LeSueur was a highly rated defensive back prospect from Mississippi, and it was considered a huge victory for Michigan (not to mention every school north of the Mason-Dixon line) that he didn’t sign with a school in the SEC. Analysts said he could be a dominant presence as a big, strong cornerback.

In his first year at Michigan, LeSueur redshirted after tearing his ACL and MCL. The next season, he earned regular playing time on what was widely regarding as one of the worst Michigan defenses ever. The secondary was often burned deep and was unable to keep a lead even with an offense which included Drew Henson, David Terrell and Anthony Thomas.

In the 2001 season, great things were expected from the defensive backfield as it had an additional year of experience. LeSueur, Todd Howard and Cato June were expected to anchor this unit.

But, while better, the defense still had many of the flaws that it had during the 2000 season. Howard had improved to keep his No. 1 cornerback position, but by midseason, LeSueur had lost his job to Jackson, who played brilliantly under pressure.

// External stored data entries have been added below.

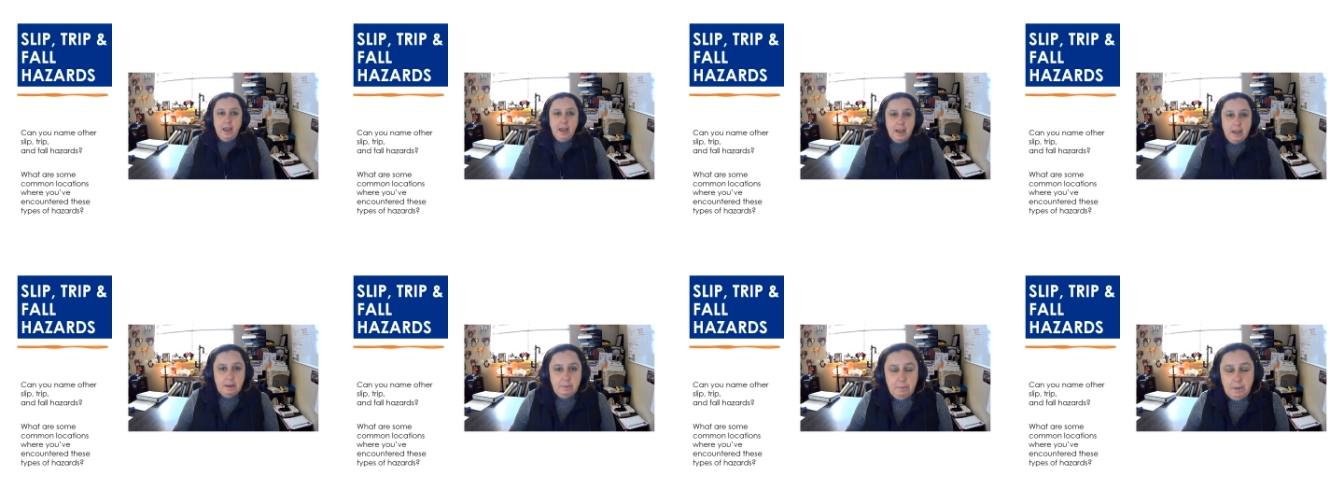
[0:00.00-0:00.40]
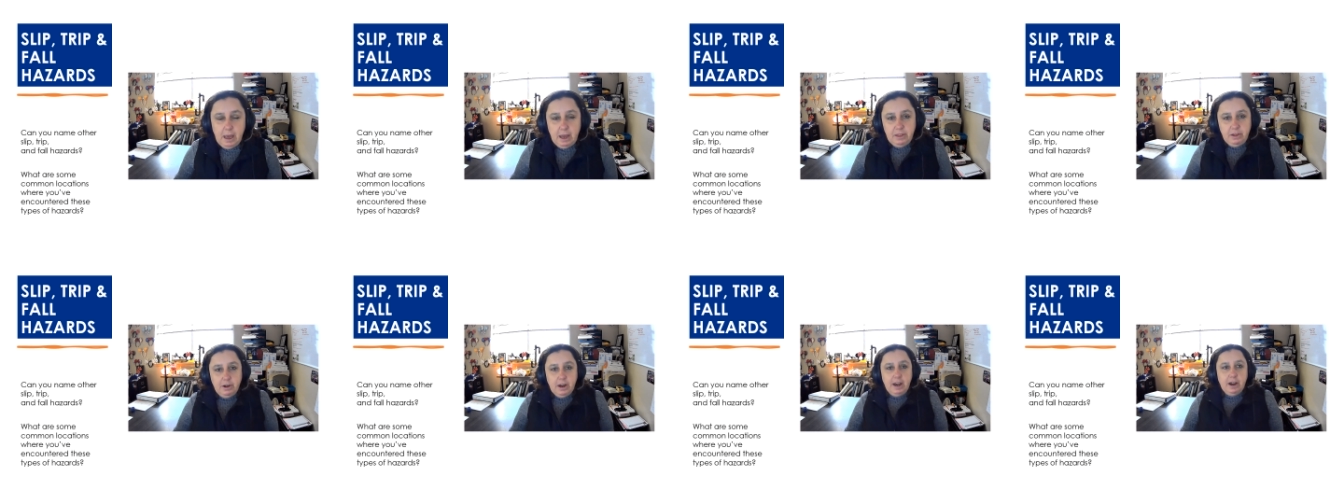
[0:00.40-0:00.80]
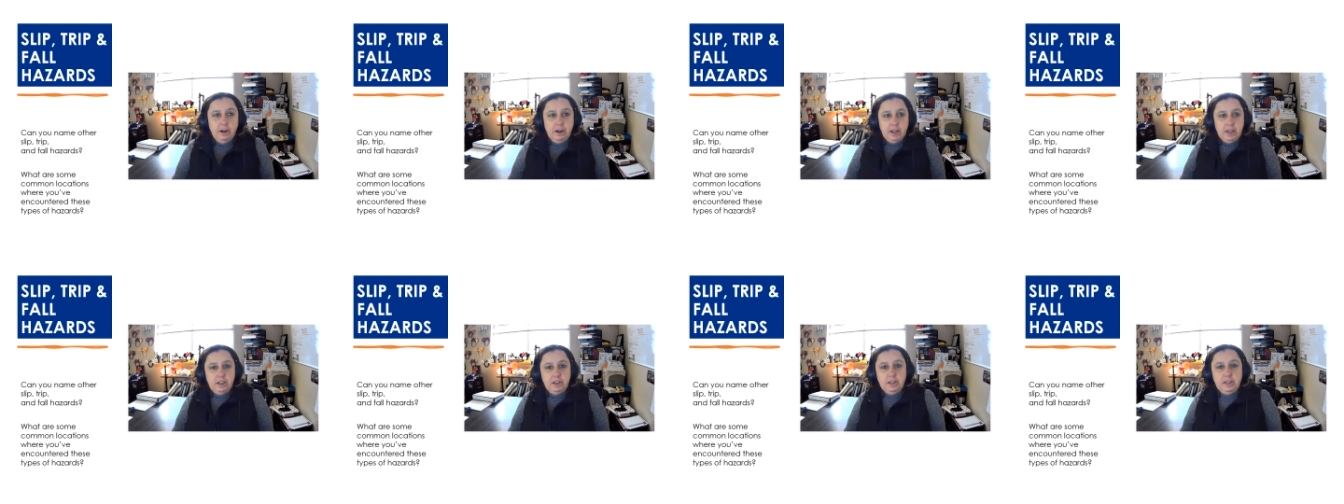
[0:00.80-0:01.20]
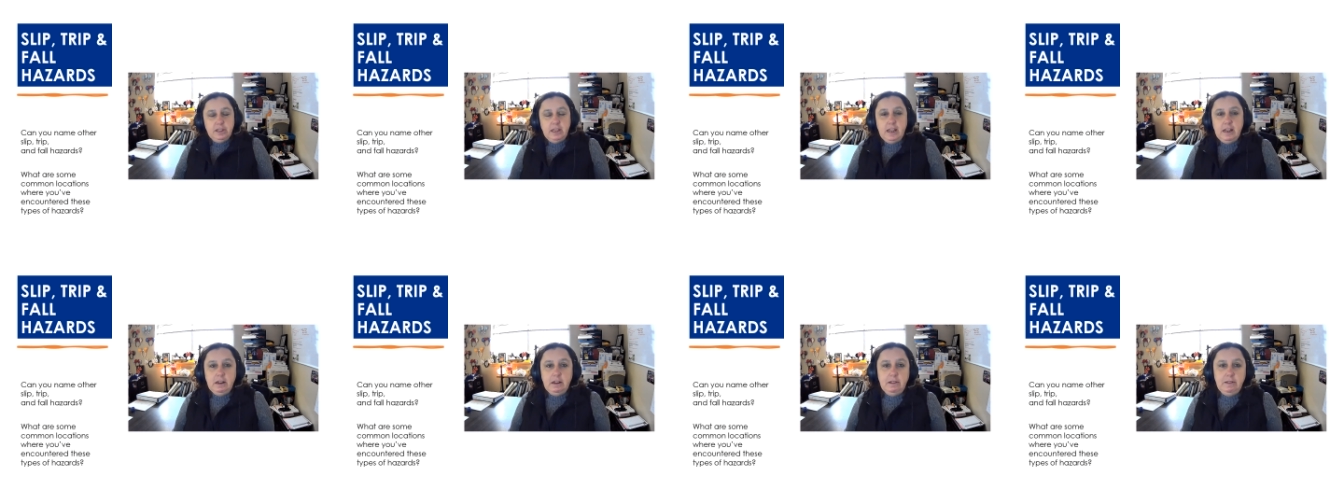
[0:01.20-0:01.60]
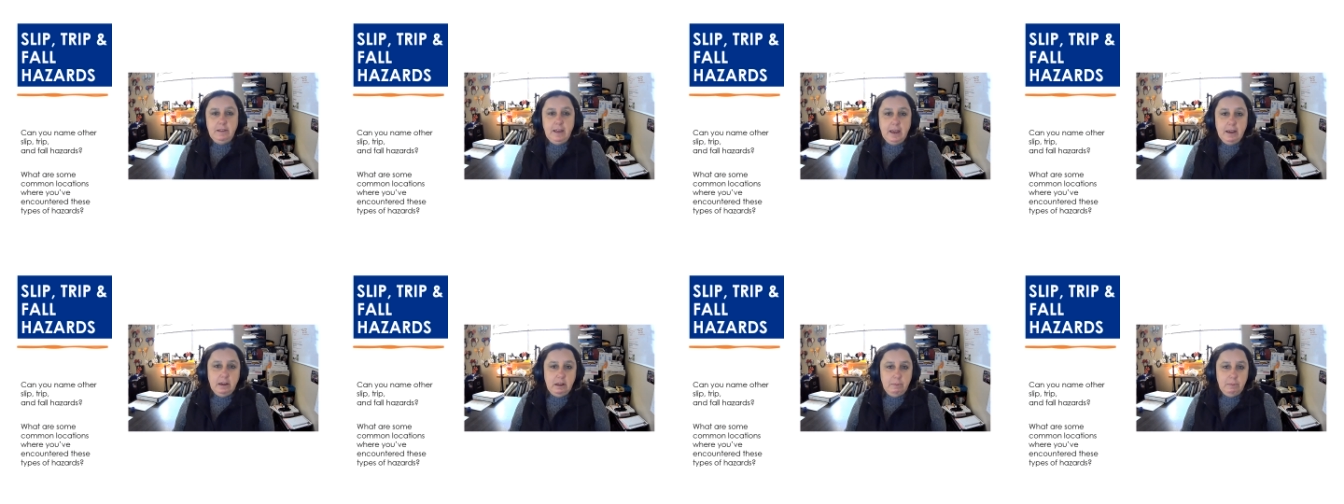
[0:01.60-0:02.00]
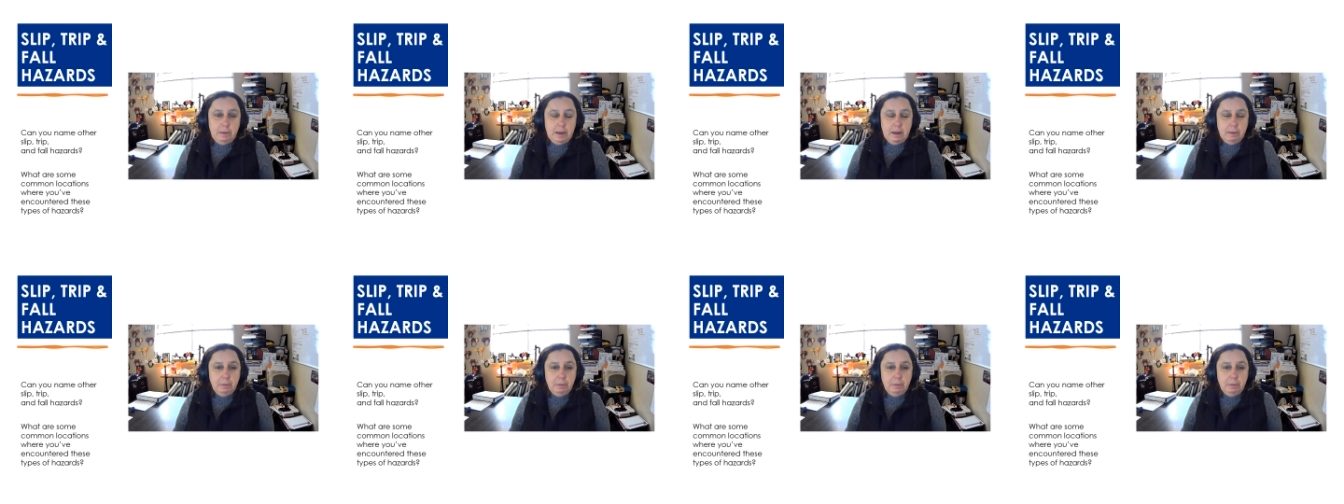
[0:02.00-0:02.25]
um, other areas that, that could be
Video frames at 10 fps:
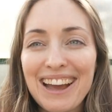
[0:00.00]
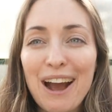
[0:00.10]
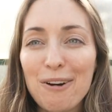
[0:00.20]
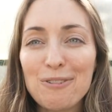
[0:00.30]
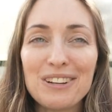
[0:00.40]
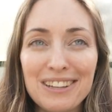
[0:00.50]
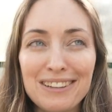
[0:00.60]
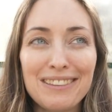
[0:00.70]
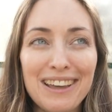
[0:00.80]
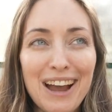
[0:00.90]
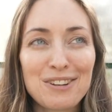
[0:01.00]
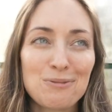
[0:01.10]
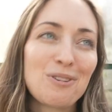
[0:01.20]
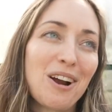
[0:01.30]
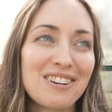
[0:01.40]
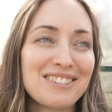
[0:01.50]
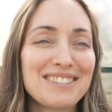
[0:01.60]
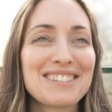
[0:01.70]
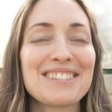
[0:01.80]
out in the actual gardens.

By contrast, LeSueur struggled in the same situations.

With less than a minute left against Michigan State, LeSueur earned a 15-yard personal foul penalty for nearly ripping off Charles Rogers’ head. The penalty kept the Spartans’ drive alive and led to the eventual loss in East Lansing. LeSueur was so distraught by the media’s reaction to his play that he was unable to play in the secondary during Michigan’s remaining games.

Now it appears that his judgment is just as impaired off the field as on it. LeSueur gave the program a black eye with his unsportsmanlike play and gave it another with his latest debacle.

And coming off the heels of fellow secondary member Markus Curry’s plea of no contest to assault and reinstatement to the football team, it is time for Michigan coach Lloyd Carr to make an example of someone.

Big-time football programs are often criticized for lenient penalties on their players, and Michigan is no exception. Michigan football players have been involved in no fewer than eight incidents in the past two seasons alone. In addition to Curry and LeSueur, cornerback James Whitley was convicted on a weapons charge and running back Kelly Baraka was cited for drug possesion – twice. Shante Orr and B.J. Askew were accused of assault, although all the charges against Orr were dropped, and Howard nearly killed an old woman with his wreckless driving this summer.

LeSueur’s college career wouldn’t have to end if he were to be kicked off the team. Former Michigan cornerback William Peterson proved that a player could go on to have a successful career after being booted from the football team. After being dismissed from the team after the 1998 season, Peterson transferred to Youngstown State and then to Western Illinois, where he became a defensive standout and eventually a third-round draft pick of the New York Giants.

Like all Michigan and college football fans, I hope that LeSueur can stay out of trouble and turn his game around, but Michigan might not be the place for him to do so.